Given the records underneath, please repeat exactly the lines from the line with "[00:00:05.87]" through the line with "[00:00:07.87]", passing over any picture.

☆ ☆ ☆

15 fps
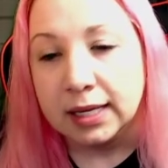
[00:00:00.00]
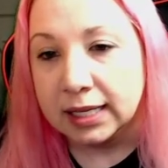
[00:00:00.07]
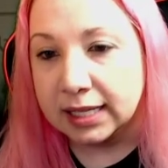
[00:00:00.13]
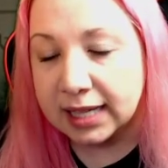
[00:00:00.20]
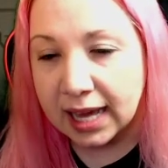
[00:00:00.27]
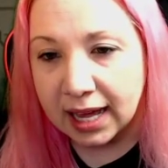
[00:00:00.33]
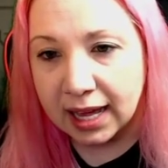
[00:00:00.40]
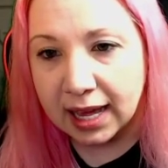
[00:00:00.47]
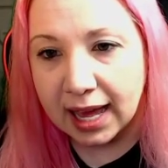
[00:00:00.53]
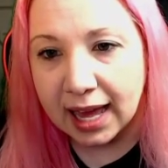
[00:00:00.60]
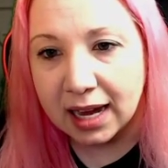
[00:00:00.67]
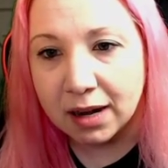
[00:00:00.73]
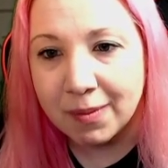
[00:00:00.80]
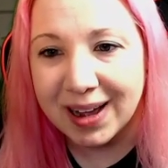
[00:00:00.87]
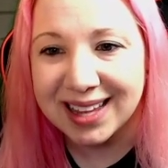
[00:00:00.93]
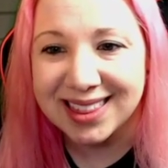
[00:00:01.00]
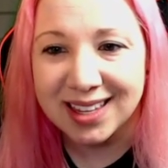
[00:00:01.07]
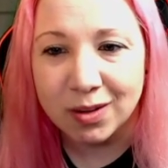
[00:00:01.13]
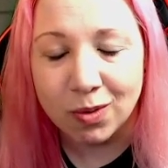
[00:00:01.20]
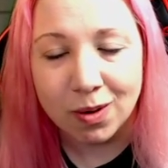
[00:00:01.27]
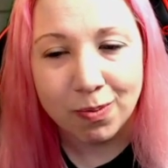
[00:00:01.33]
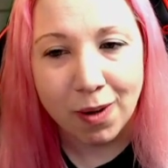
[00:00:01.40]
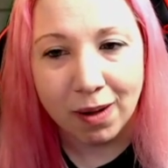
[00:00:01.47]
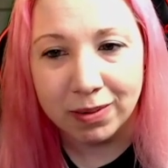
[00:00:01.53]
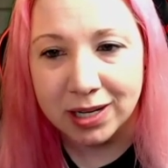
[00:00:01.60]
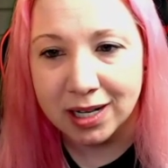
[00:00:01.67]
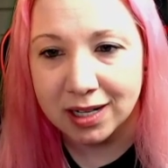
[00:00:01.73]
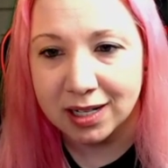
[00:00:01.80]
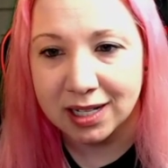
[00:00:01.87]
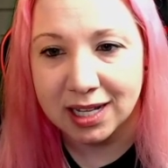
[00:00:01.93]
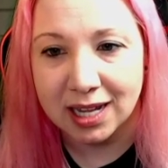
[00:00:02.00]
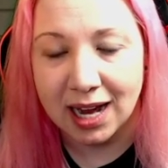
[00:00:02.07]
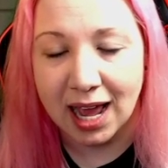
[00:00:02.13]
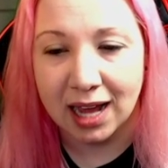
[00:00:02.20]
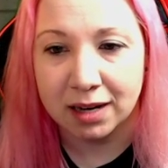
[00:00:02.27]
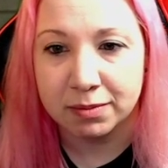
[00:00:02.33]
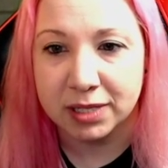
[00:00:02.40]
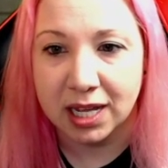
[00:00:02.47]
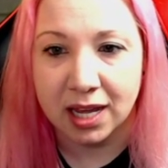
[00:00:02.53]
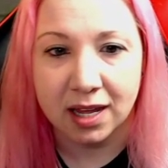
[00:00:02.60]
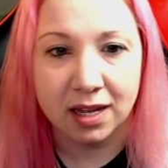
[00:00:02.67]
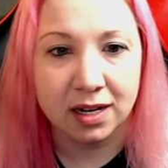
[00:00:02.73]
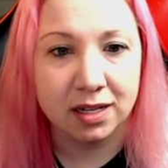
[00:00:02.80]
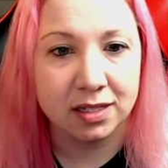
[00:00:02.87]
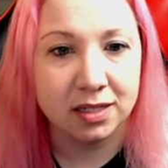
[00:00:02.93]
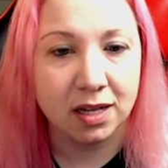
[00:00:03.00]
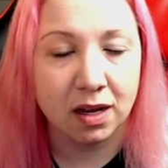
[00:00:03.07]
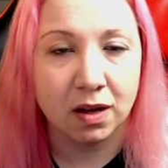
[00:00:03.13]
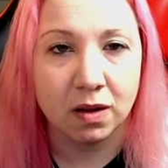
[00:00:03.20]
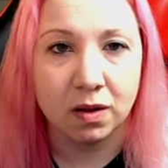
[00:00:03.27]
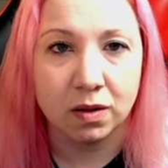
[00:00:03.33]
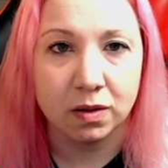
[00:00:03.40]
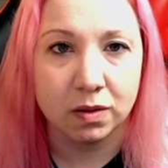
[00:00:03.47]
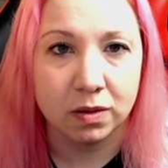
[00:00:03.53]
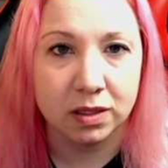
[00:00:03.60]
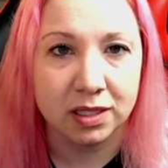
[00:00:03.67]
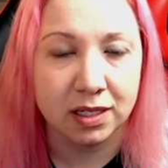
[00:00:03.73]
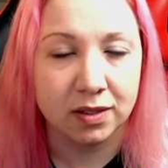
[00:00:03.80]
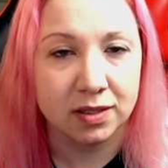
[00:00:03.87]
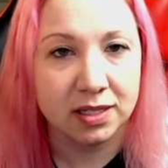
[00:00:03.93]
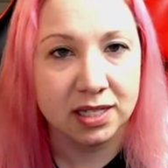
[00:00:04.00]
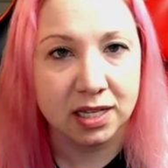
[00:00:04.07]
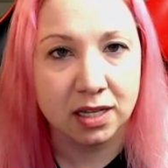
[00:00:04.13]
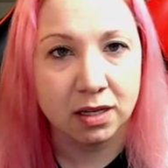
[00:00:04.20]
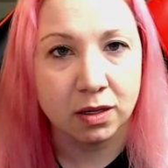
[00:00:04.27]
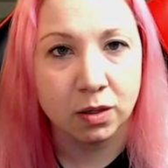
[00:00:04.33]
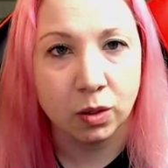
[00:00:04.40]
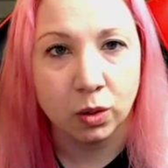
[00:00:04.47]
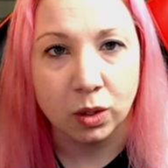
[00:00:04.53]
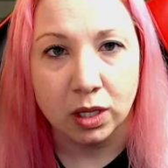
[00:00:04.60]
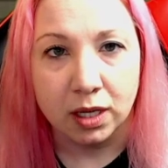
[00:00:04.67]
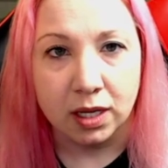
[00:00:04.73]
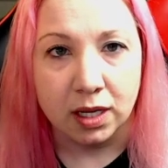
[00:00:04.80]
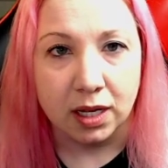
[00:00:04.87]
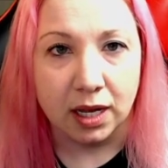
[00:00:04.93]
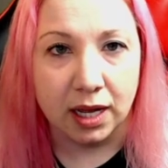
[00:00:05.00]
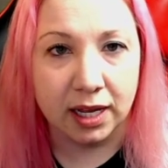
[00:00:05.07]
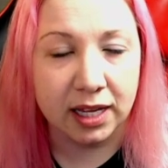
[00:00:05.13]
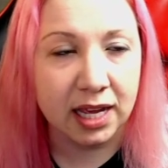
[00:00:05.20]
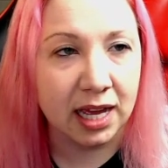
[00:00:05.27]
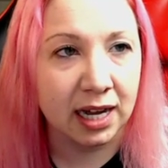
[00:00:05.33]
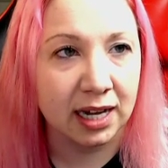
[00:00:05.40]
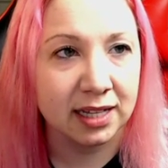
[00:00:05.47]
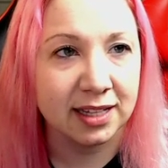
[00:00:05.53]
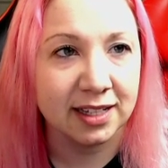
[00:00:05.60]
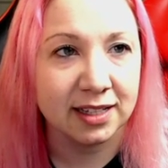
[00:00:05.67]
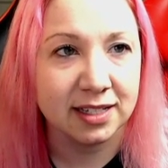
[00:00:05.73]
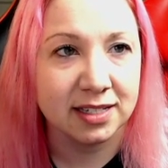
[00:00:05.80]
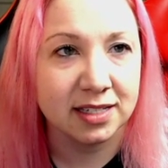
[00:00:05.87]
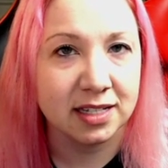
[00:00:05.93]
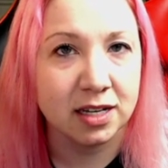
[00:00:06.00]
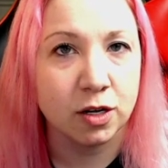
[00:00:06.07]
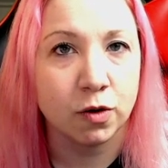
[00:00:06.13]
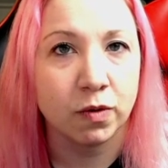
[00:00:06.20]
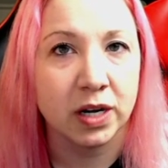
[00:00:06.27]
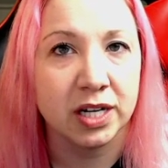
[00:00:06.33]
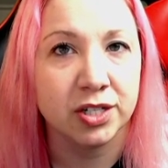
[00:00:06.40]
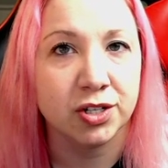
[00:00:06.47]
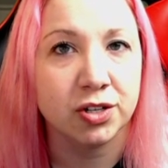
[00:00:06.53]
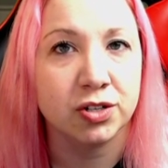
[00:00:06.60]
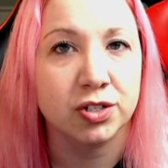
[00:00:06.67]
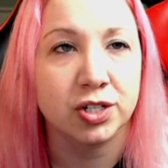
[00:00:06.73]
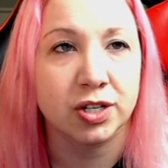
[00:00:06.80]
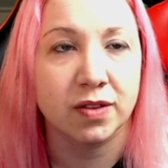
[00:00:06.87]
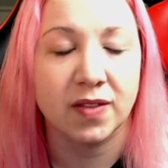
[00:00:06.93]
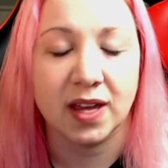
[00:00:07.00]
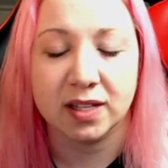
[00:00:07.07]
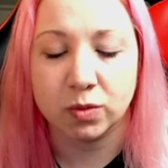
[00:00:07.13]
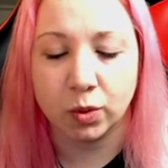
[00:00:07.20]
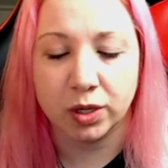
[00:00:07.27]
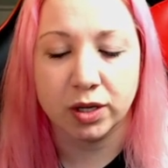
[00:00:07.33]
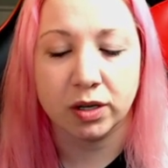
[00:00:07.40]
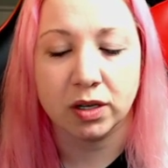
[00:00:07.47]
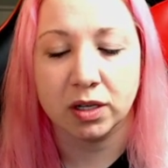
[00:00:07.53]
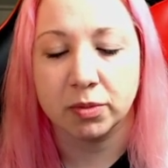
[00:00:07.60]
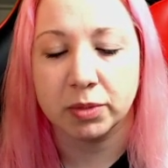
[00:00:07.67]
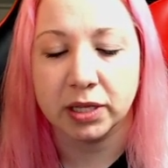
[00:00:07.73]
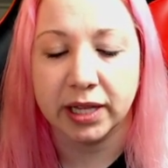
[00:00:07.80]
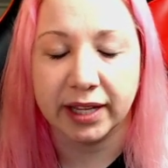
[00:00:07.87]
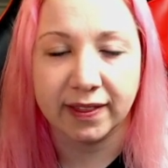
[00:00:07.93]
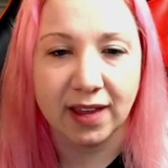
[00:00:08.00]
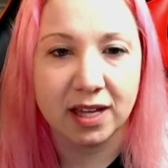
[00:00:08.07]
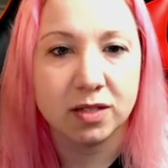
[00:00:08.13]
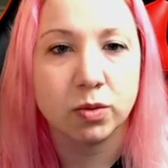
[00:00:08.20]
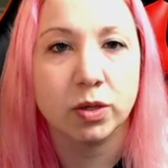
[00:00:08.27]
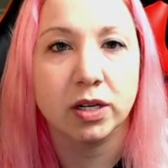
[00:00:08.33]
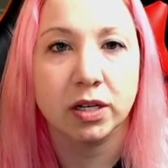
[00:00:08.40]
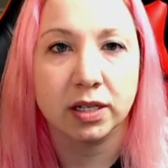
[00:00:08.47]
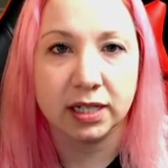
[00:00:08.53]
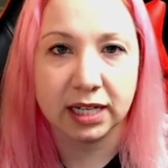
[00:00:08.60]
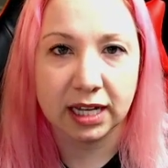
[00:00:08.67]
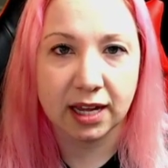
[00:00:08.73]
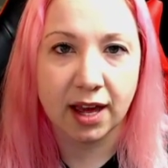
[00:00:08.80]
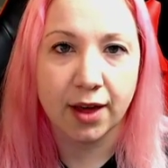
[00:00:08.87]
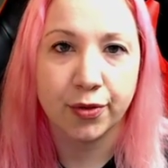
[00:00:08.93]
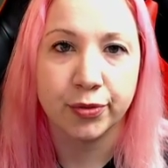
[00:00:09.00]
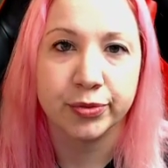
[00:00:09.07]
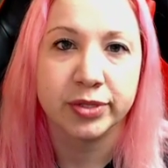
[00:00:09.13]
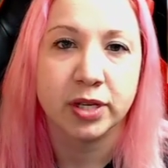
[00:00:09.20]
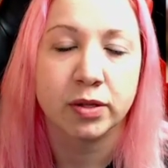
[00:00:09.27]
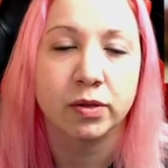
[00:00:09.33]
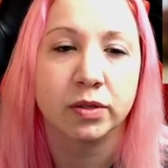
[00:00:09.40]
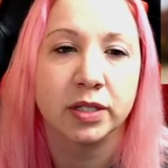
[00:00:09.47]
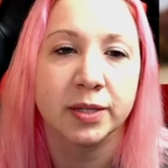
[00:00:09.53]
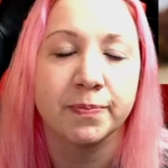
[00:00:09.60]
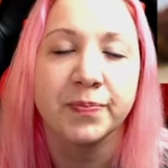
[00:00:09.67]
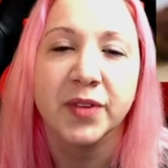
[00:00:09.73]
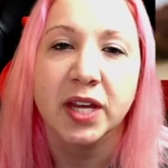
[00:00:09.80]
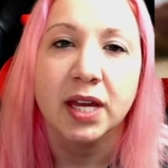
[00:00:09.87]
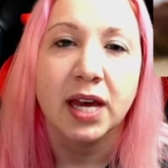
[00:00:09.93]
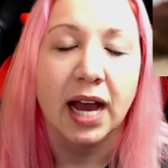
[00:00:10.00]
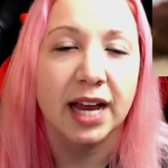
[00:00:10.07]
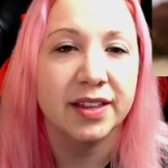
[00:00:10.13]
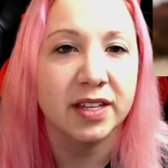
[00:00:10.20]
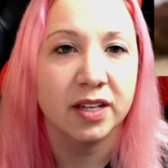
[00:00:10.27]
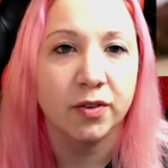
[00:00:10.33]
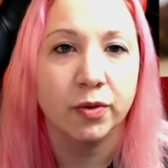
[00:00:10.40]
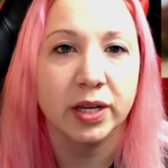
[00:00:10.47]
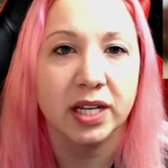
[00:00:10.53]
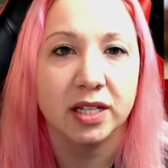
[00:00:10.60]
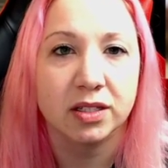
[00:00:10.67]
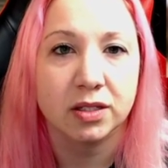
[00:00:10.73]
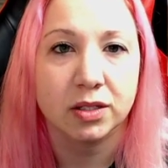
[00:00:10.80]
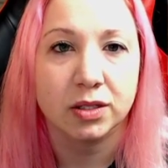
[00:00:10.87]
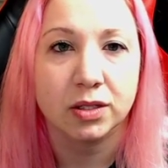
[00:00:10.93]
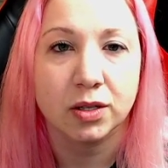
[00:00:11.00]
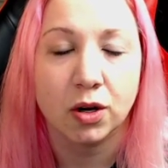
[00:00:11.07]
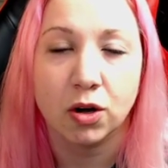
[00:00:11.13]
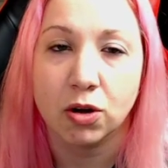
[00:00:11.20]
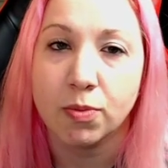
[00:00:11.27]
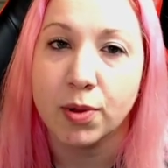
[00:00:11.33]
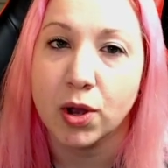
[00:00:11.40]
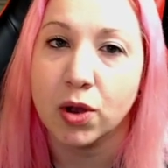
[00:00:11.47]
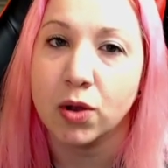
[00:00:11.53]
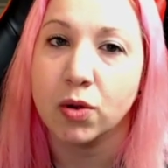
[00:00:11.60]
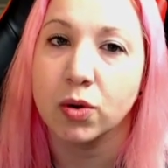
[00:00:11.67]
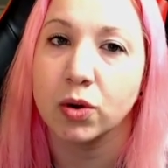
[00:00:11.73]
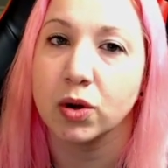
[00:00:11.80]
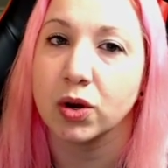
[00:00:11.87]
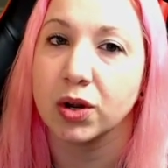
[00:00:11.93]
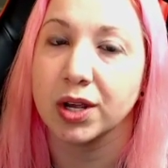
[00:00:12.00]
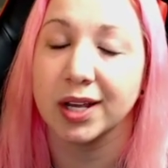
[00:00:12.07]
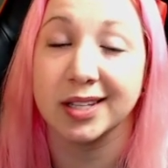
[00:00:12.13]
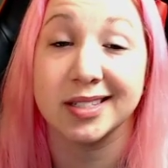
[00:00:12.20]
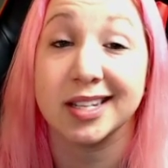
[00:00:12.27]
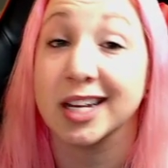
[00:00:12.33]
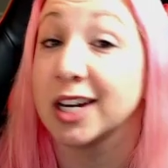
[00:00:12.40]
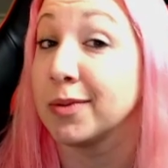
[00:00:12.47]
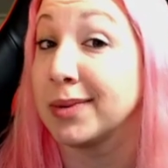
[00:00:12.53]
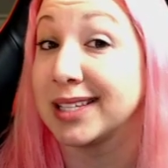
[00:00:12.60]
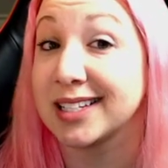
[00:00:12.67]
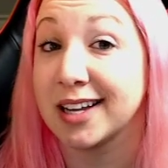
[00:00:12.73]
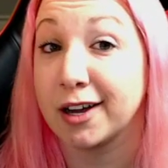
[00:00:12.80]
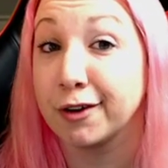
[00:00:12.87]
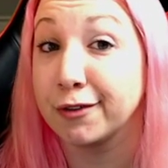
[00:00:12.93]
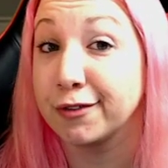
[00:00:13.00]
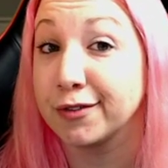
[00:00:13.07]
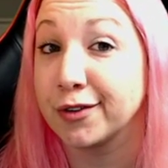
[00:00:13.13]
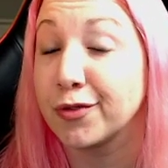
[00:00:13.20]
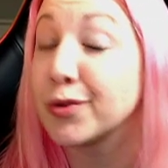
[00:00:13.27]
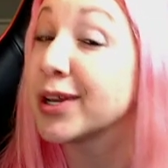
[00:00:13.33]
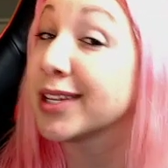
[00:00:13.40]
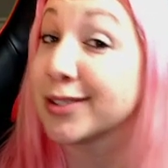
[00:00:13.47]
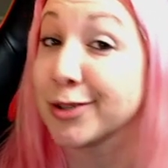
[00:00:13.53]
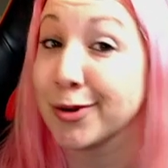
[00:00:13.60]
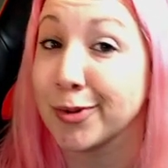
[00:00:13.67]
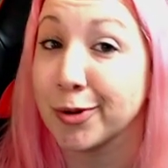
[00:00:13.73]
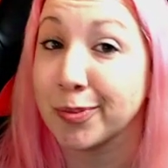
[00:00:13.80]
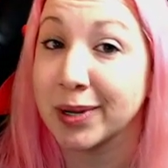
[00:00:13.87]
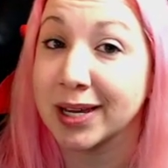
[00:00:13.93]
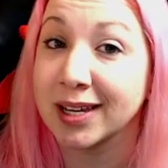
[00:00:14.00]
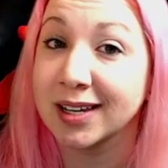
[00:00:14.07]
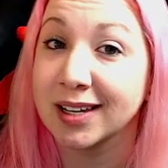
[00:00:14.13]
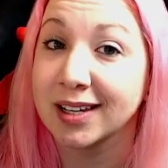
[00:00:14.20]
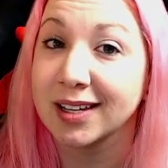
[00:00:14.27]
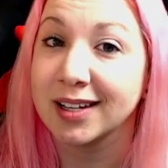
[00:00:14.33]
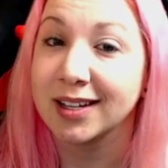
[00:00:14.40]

Yeah, Adam, I think we're probably not going to get Adam's head until Zeo. Again, I think the Zeo Rangers, that's where you're going to be like, that's where you're going to get half from Sutherland. I think if we get Turbo, it's going to be tough. If we get Turbo Pink,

☆ ☆ ☆

Written answer →
[00:00:05.87]
[00:00:05.93]
[00:00:06.00]
[00:00:06.07]
[00:00:06.13]
[00:00:06.20]
[00:00:06.27]
[00:00:06.33]
[00:00:06.40]
[00:00:06.47]
[00:00:06.53]
[00:00:06.60]
[00:00:06.67]
[00:00:06.73]
[00:00:06.80]
[00:00:06.87]
[00:00:06.93]
[00:00:07.00]
[00:00:07.07]
[00:00:07.13]
[00:00:07.20]
[00:00:07.27]
[00:00:07.33]
[00:00:07.40]
[00:00:07.47]
[00:00:07.53]
[00:00:07.60]
[00:00:07.67]
[00:00:07.73]
[00:00:07.80]
[00:00:07.87]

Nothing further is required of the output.